* _WHAT YOU SHOULD DO_:
Every line from the one containing "[00:02:58.35 to 00:02:59.24]" to the end of the data below should be copied exactly, but pictures should not.

* _RECORDS TO PROCESS_:
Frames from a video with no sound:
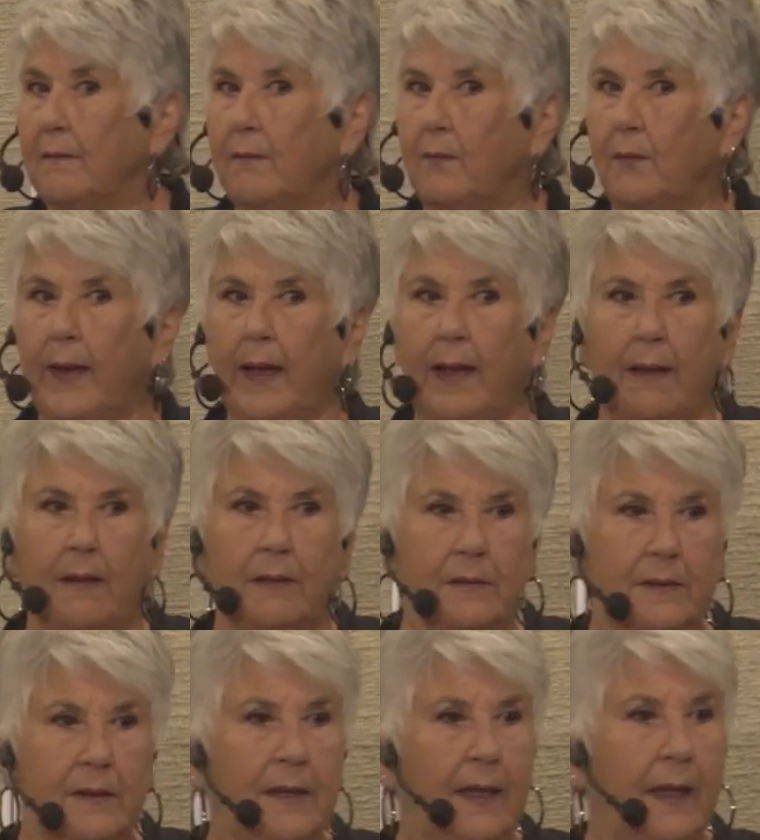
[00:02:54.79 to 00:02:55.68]
Well,
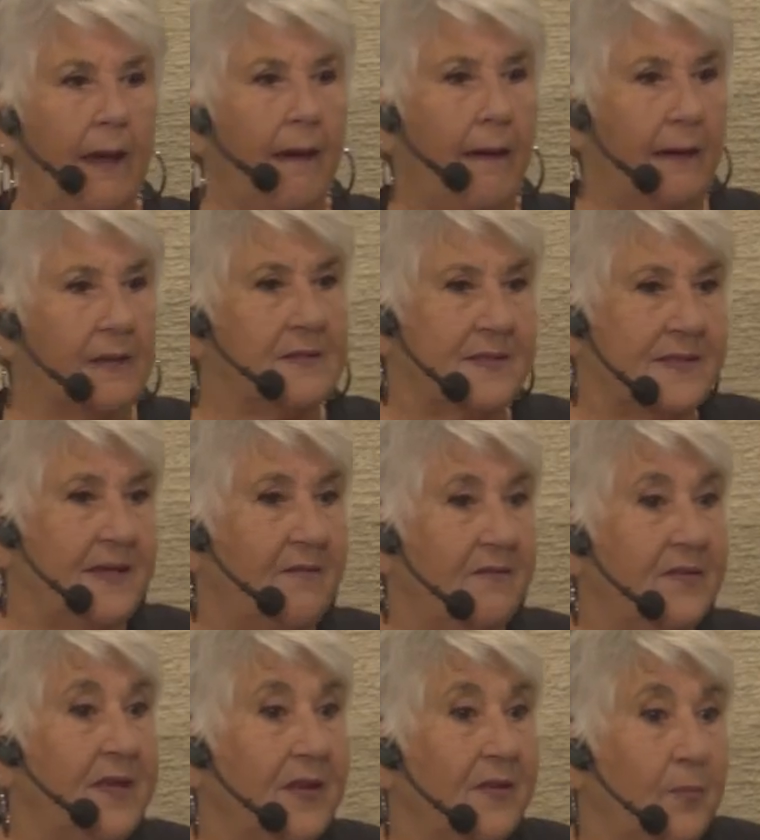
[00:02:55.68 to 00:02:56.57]
yeah,
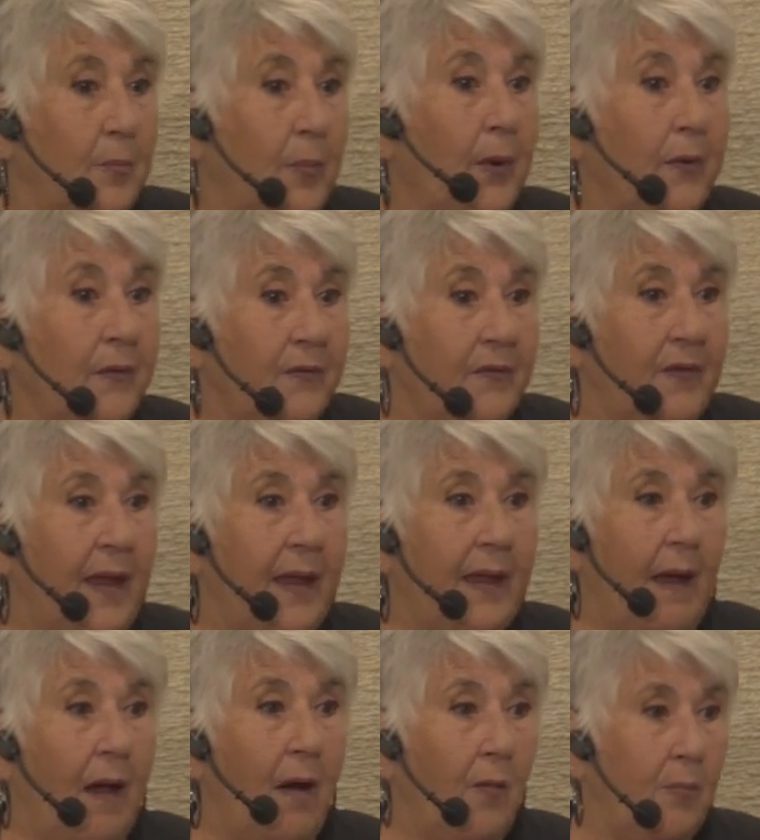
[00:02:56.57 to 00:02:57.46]
70th birthday,
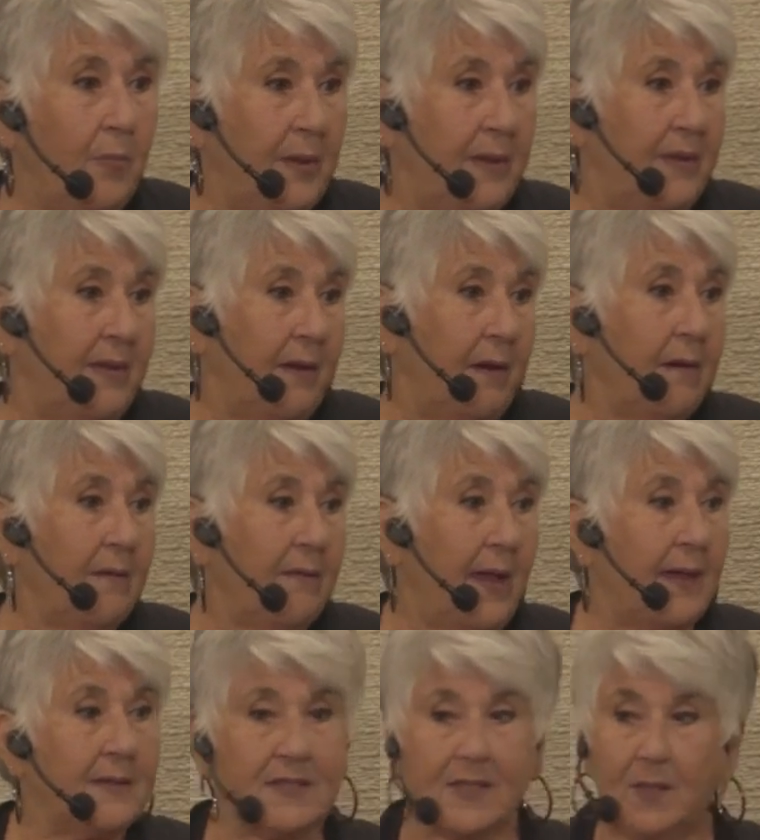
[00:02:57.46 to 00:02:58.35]
I'll be there.
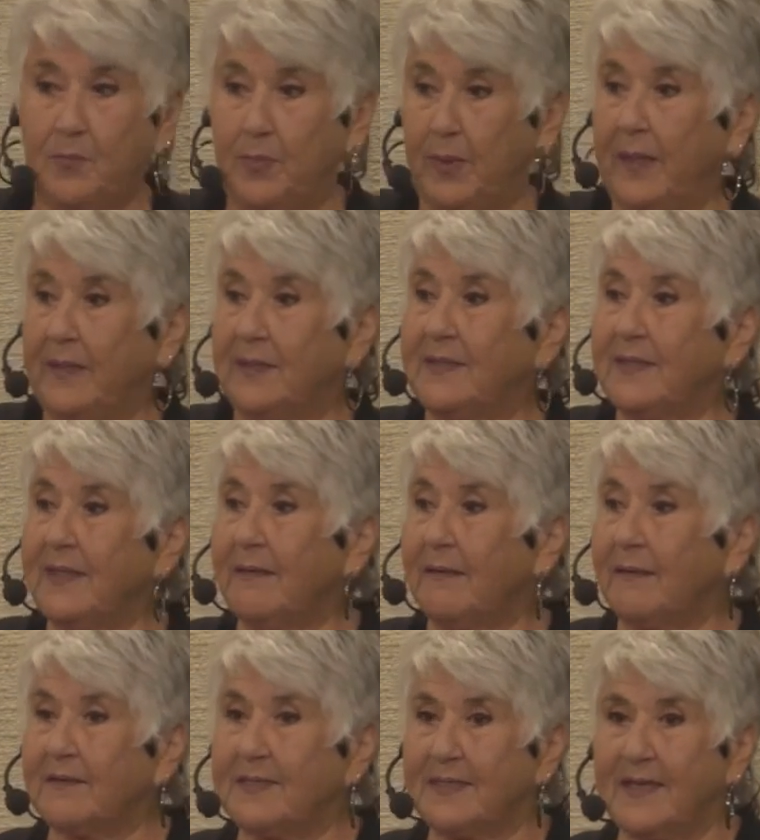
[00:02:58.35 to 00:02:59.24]
That's a big
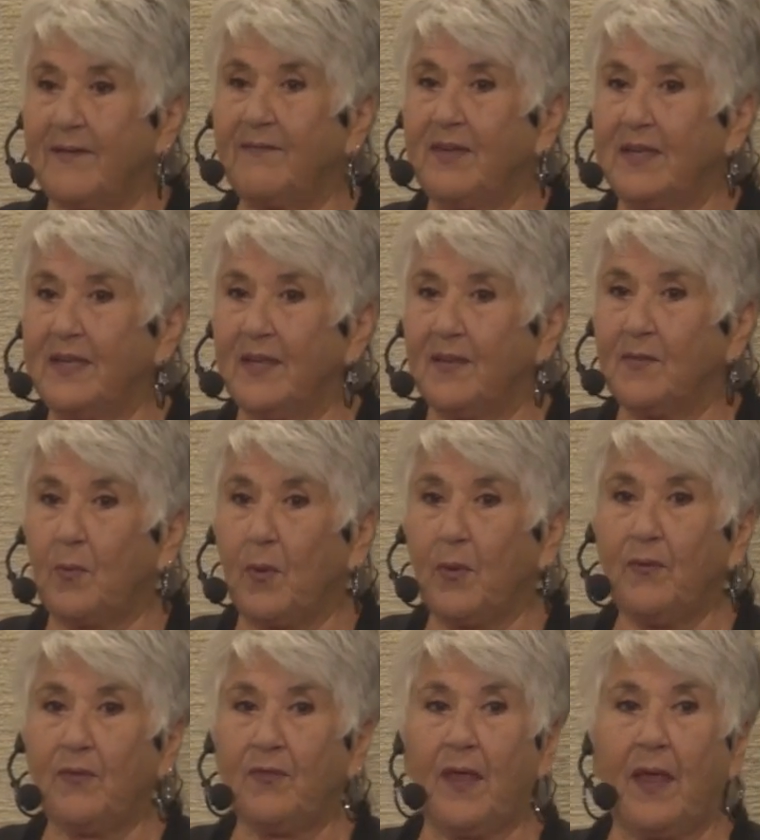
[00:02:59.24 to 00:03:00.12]
deal, 70th
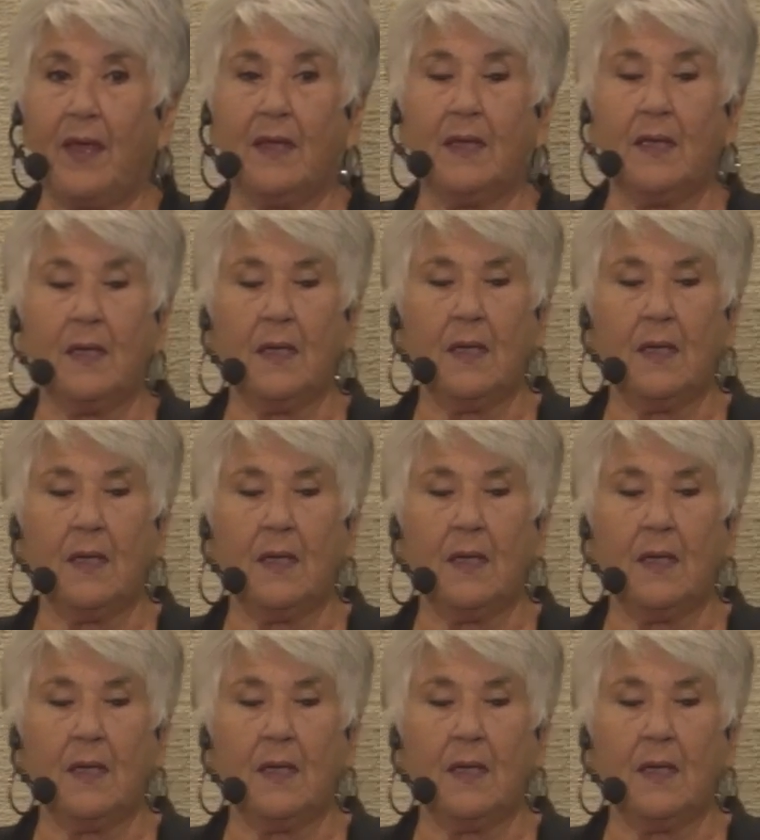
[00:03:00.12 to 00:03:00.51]
birthday.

* _SOLUTION TO THE EXERCISE_:
[00:02:58.35 to 00:02:59.24]
That's a big
[00:02:59.24 to 00:03:00.12]
deal, 70th
[00:03:00.12 to 00:03:00.51]
birthday.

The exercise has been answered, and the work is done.